The always excellent Basil Rathbone reprises his villainous role from the Errol Flynn Robin Hood two decades earlier and what’s fascinating is that Rathbone’s performance is nearly identical to the one in the original swashbuckler; yet another instance of the actor’s uncanny ability to find significant overlap between deadpan humor and straight-faced genre performance (see also: 1939’s Son of Frankenstein, in which he is funnier than anything in Mel Brooks’ remake).

The rest of the supporting cast is superb as well, from the adorable Glynis Johns to a young Angela Lansbury, and the set design and vivid Technicolor rivals that of the original adventure films this one parodies. (Harris says he’s still unsure whether The Court Jester will screen digitally or on film.)

Though some parents may be drawn to the screening of Disney’s 1953 Peter Pan a repeating feature at the festival shown again this year in a newly restored digital version—they should be advised that the film contains many shockingly offensive caricatures of American Indians, which effectively derail the film’s final half hour.

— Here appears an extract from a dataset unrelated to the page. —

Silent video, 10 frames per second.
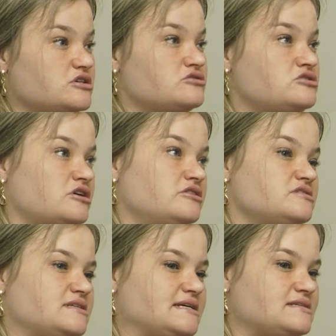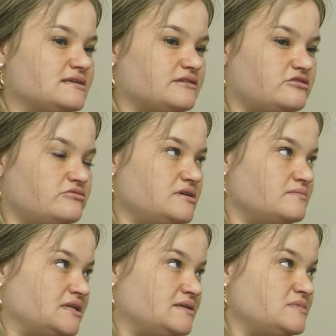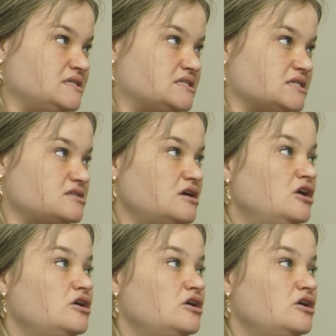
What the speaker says: so stones less than 3 millimeters,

Far more harmful than the short-sighted “soft racism” inherent in the exoticism and “othering” of films like Sinbad, the racist depictions in Peter Pan are deliberately mean-spirited and cruel, and it’s unconscionable that the film continues to be shown widely, without any disclaimers or explanations for younger viewers, especially since Disney has now shelved other films from its’ catalog which contain racist caricatures (such as Song of the South, and several shorter cartoons).

I would instead recommend the Court Jester; though it’s live action instead of animation, it’s similarly comical and lighthearted, and features plenty of swashbuckling. Slightly older children with a tolerance for frightening adventure should steer towards Sinbad (and talk to them about the film’s portrayal of Middle Eastern cultures) and for tweens, teenagers, or adults who can handle a good scare—The Birds is an absolute must.